One search engine optimizer, Lisa Barone, remarked, “The site search Google is offering up isn’t going to be anywhere near as strong as the one you have on your site. Why? No Advanced Search features. Chances are you allow users to search only certain parts of your site (blog vs. whole site) or based on select criteria (by product, date, color, price, etc.). Google’s site search doesn’t allow such fancy features, features that help improve the navigability of your web site. Basically, Google is helping you to look less helpful.”

While the uproar over the site search box was largely based on commercial concerns, Barone’s comments sounded another tune—specialized search tools offer features that can’t be replicated in a generic search tool. Similarly, if we substitute specialized library databases for a web site search engine and federated search for Google, we see the same dilemma. If we rely on federated search, we forsake the unique features and capabilities of the database we purchased.

Breaking old habits

Though federated search is not the best tool for most scholarship, it does serve one purpose that makes it a sound addition to any researcher’s kit of tools—it helps people discover new sources of information.
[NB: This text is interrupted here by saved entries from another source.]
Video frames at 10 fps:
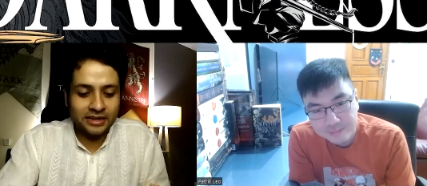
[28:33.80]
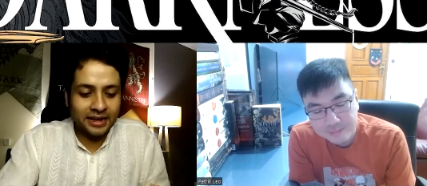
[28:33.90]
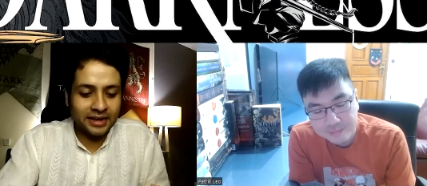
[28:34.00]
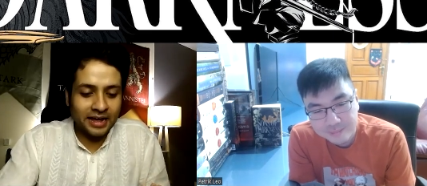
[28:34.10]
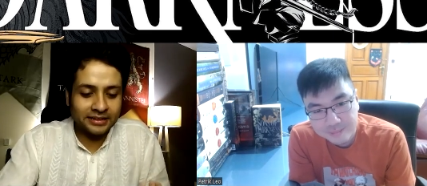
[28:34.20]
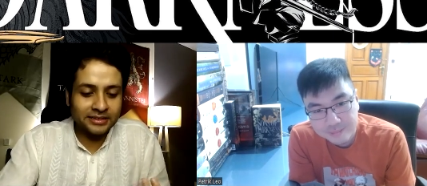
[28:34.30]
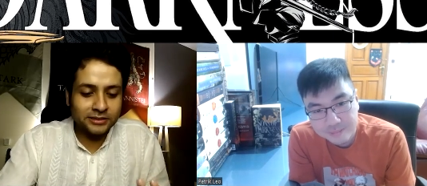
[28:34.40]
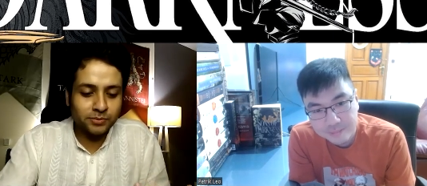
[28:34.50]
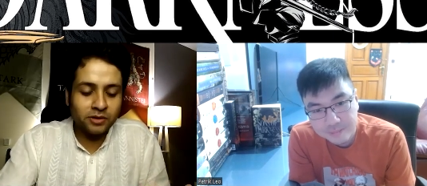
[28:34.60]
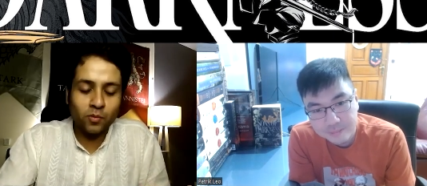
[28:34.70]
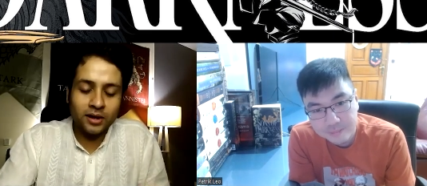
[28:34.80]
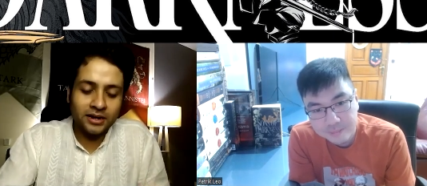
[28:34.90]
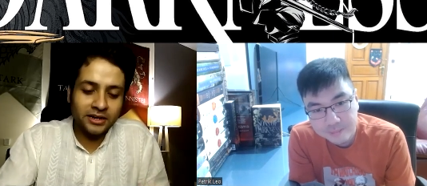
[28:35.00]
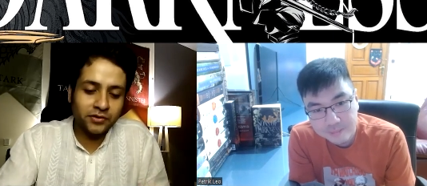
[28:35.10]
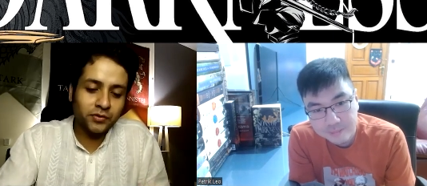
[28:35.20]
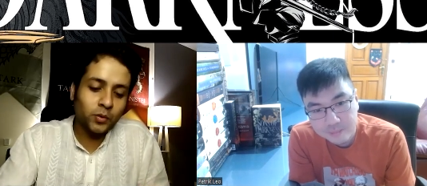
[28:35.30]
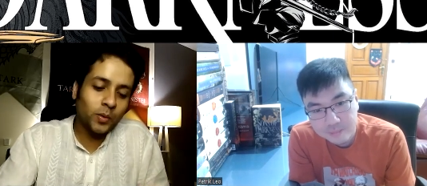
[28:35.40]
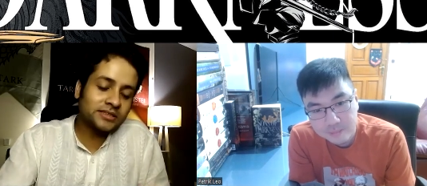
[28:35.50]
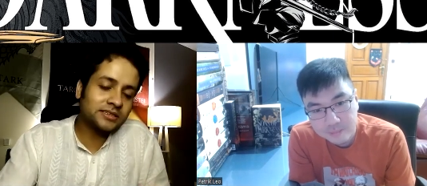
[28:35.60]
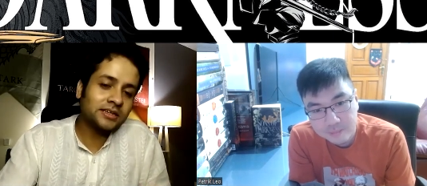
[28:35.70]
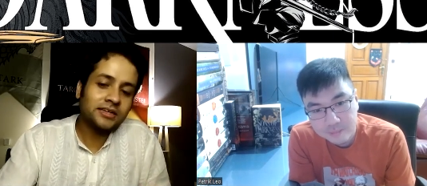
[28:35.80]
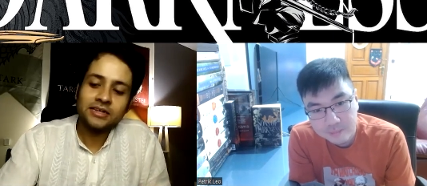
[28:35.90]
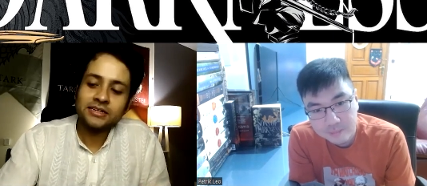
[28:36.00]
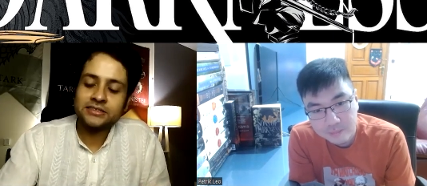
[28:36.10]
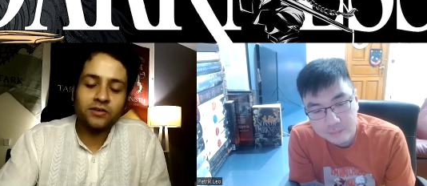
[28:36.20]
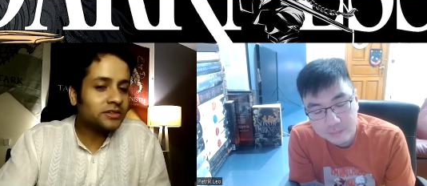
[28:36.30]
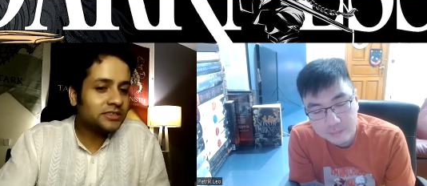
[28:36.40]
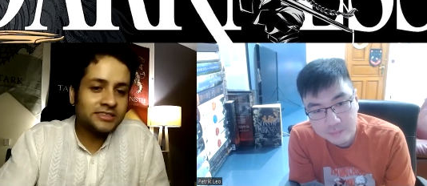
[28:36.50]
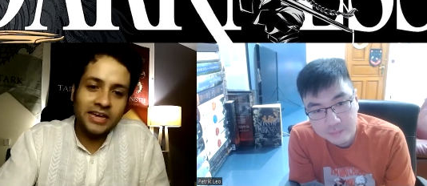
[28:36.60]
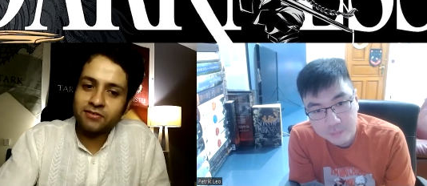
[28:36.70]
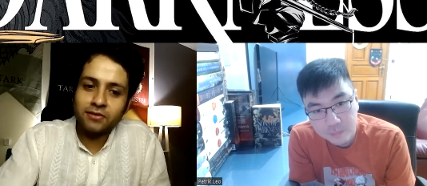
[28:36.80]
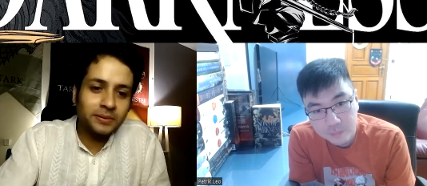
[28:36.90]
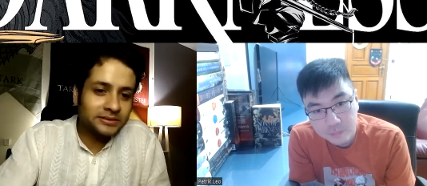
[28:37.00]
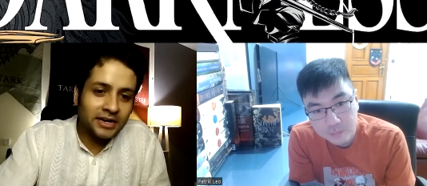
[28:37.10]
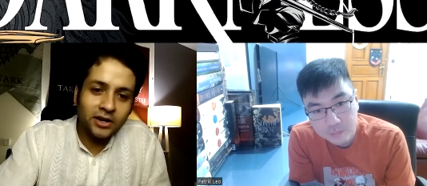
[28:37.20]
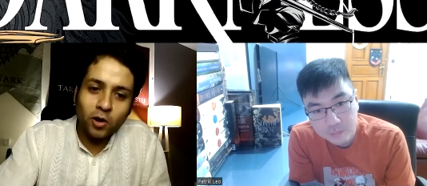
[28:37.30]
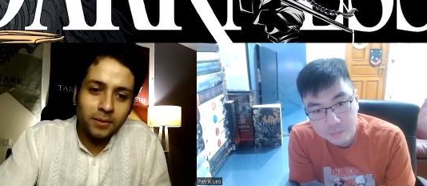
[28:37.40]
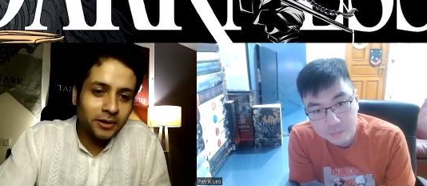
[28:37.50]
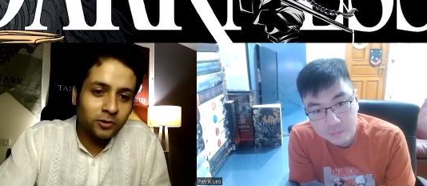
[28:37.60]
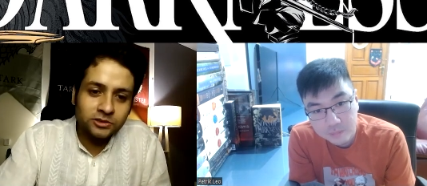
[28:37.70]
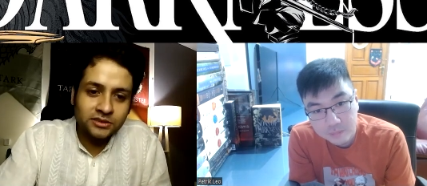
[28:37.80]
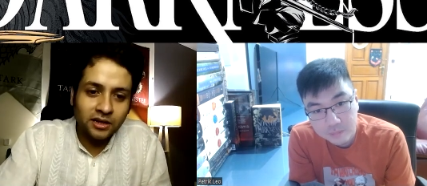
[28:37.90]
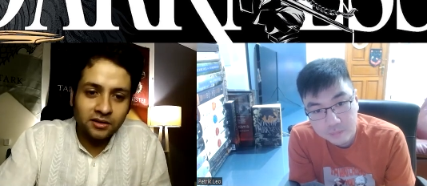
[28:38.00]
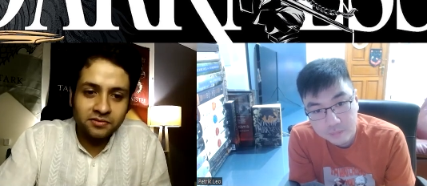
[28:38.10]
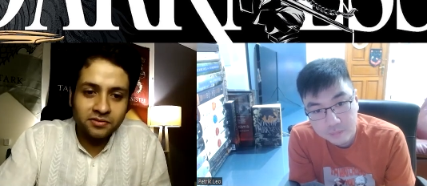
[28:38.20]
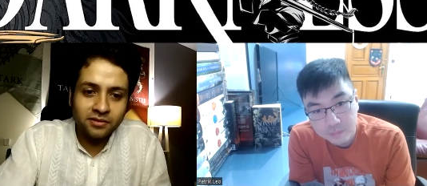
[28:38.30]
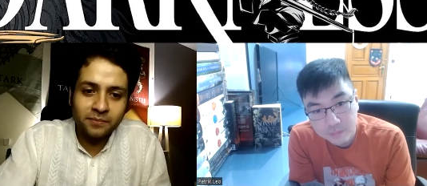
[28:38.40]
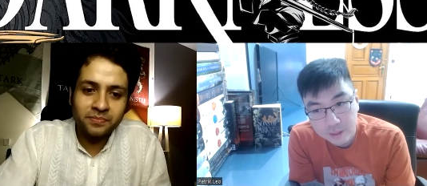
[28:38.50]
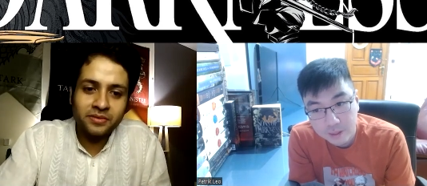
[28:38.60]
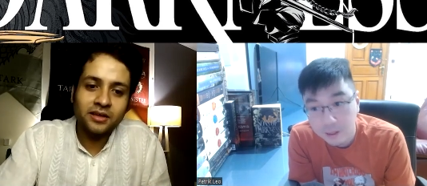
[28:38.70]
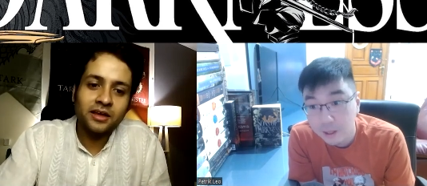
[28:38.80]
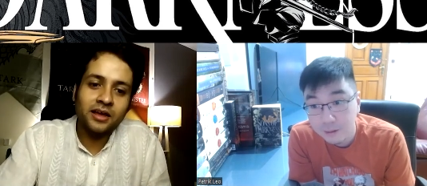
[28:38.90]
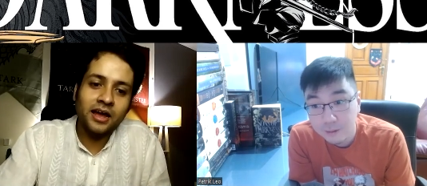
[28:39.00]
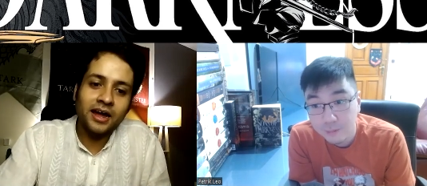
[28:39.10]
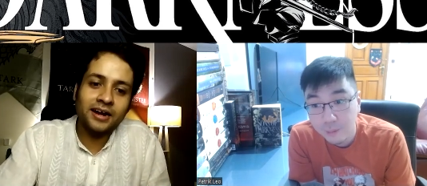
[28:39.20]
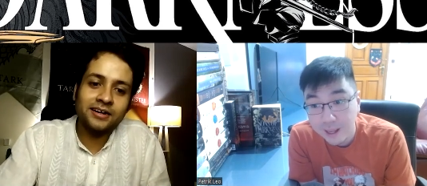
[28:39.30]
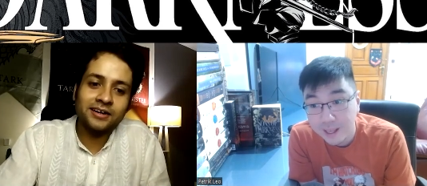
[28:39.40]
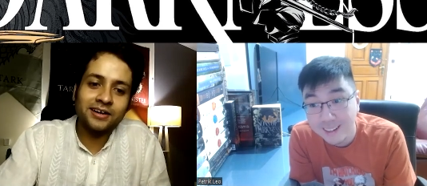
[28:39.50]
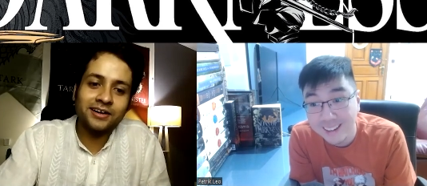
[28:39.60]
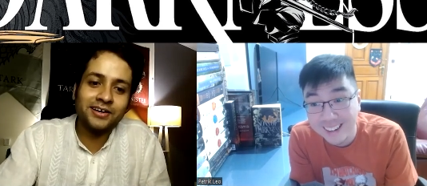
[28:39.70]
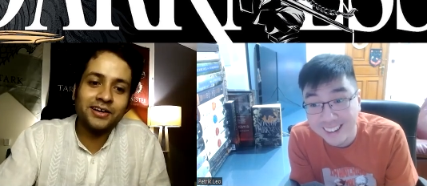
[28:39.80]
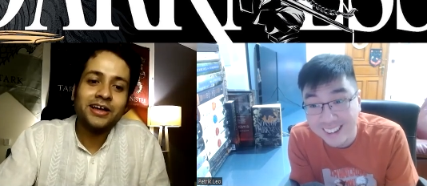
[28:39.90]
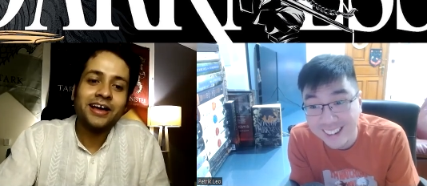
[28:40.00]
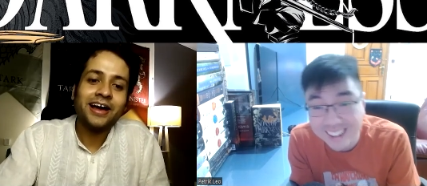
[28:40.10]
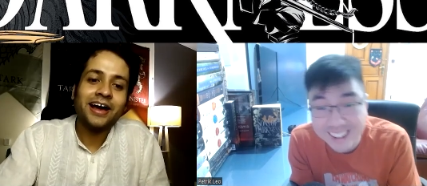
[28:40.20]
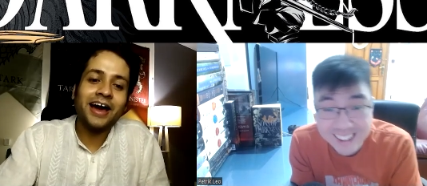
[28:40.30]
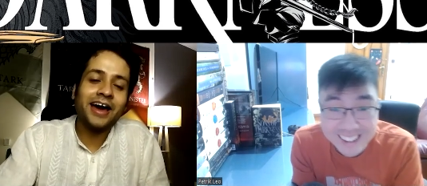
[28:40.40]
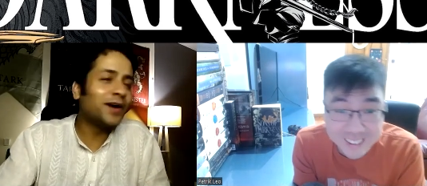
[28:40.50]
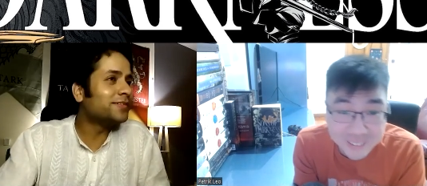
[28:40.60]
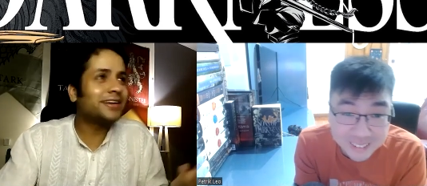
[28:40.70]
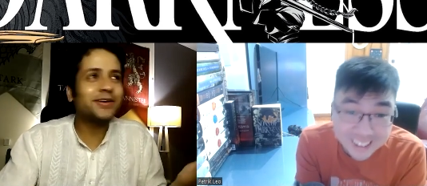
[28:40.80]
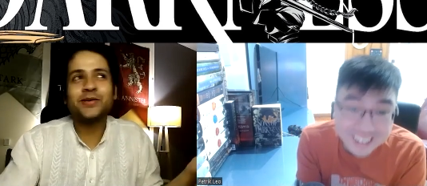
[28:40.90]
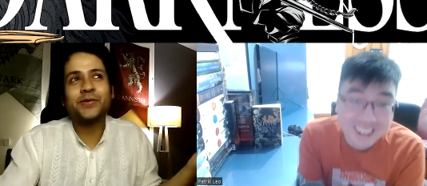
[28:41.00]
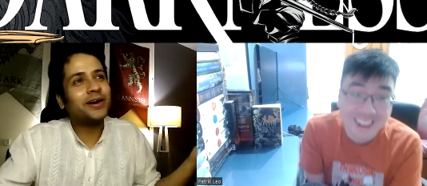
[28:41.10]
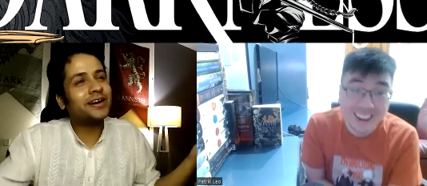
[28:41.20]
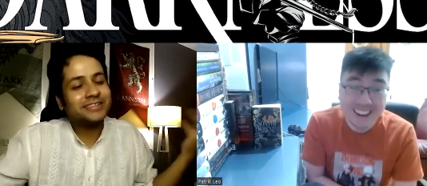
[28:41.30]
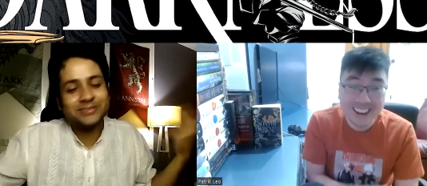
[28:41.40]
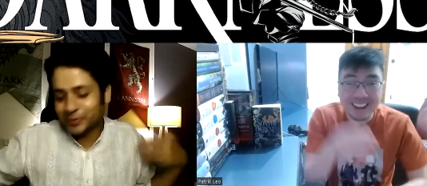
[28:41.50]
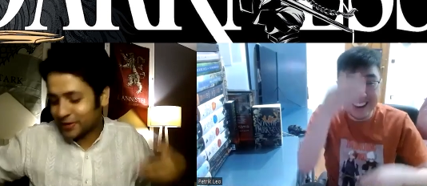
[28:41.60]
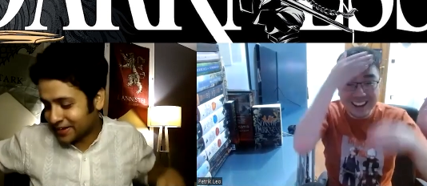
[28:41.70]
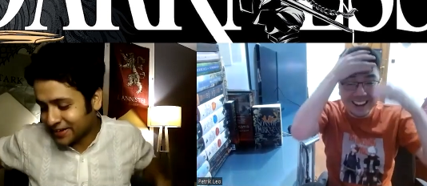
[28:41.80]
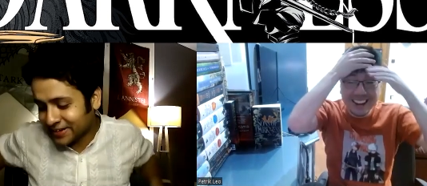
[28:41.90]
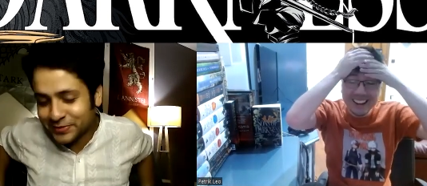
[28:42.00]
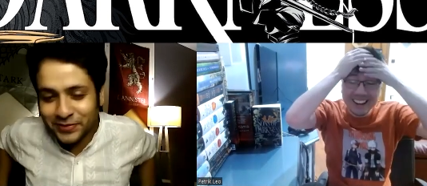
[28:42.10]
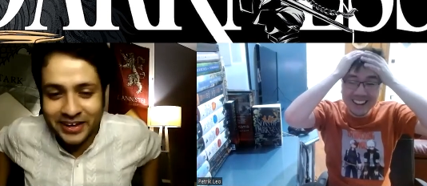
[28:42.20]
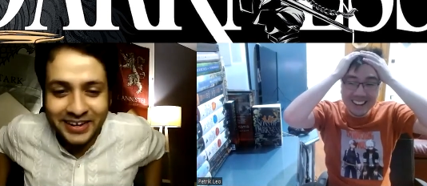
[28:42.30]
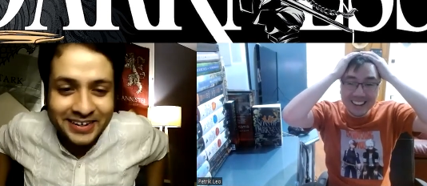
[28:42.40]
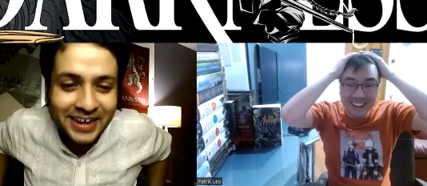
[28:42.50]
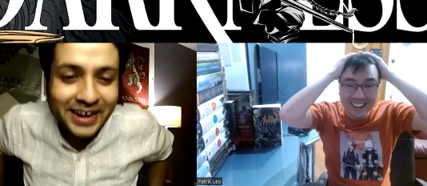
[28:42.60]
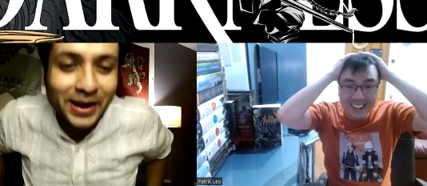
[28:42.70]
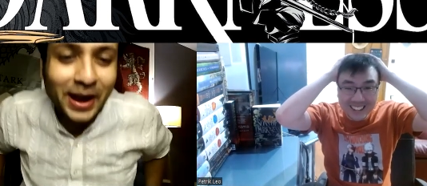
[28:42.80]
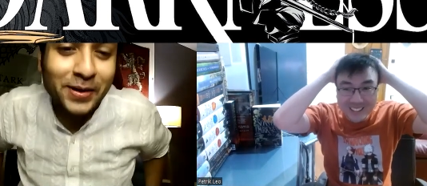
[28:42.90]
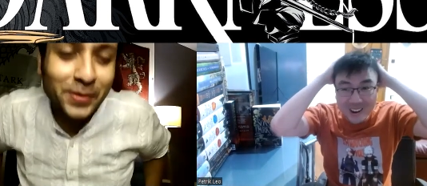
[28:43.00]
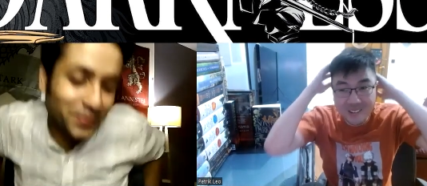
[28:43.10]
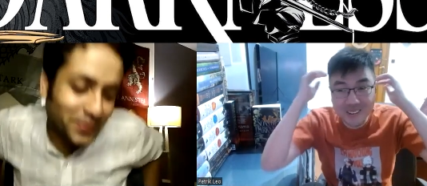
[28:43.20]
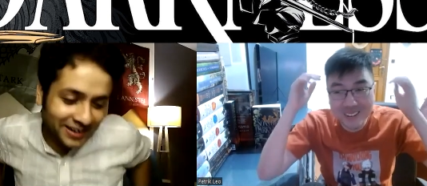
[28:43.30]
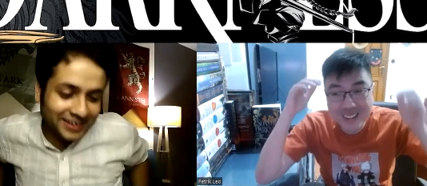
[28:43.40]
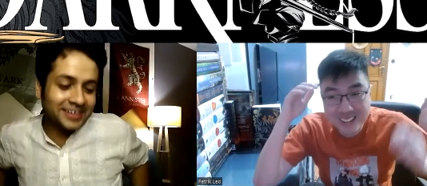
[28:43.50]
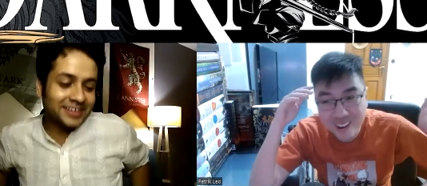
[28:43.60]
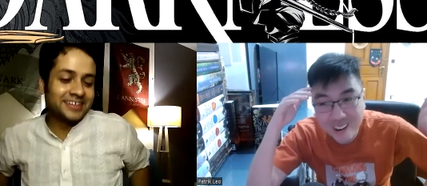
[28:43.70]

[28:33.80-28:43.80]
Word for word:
Speaker 1: like, I think there's been one interview where someone just gave up and started calling me Gustav. Huh?
Speaker 2: And uh,
Speaker 1: I was like, you know what? It's okay. It's fine. I,
Speaker 2: I no, don't mind.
Indeed, much of the purpose of federated search is to expose users to purchased content they might not otherwise even know existed. When patrons are confronted with a library web site chock-full of jargon, sometimes even locating the databases can be confusing. And then patrons get to the elusive list of databases only to be confronted with names like ABSEES Online, ACP’s PIER, AdisOnline, and so on. It’s no wonder searchers long for the simplicity of the single Google search box.

Federated search can be a great starting place to help searchers leverage these resources. For example, when the Intel Library implemented Deep Web Technologies’ Explorit federated searching tool, databases with formerly heavy usage started losing ground to other, previously less-used databases as habit and limited database knowledge became less important. Searchers were no longer tied to the familiar and instead could use content based on their information needs.

No simple solution

The promise of federated search is increased patron engagement with library tools, whether through exposure to new tools or as a slightly improved alternative to Google-only research. In the future, we can expect to see better natural language processing, smarter searching with semantic search, advanced spell-checking and term-mapping, and improved relevancy algorithms. Yet, even with all of this, we are still selling our patrons short by hobbling powerful databases solely because it might be easier. Simplicity has its benefits, but it is not a panacea, nor is it truly easy. Oversimplifying can actually make the complex hard.

When we presume tools are too difficult for patrons and begin removing advanced features and capabilities, we are doing a disservice to our researchers. What’s right depends on the needs of the seeker, but for scholarship and research it’s not going to be found in the simplicity promised by federated search. Most of all, it’s up to us as librarians to remember that what is easy is not always right.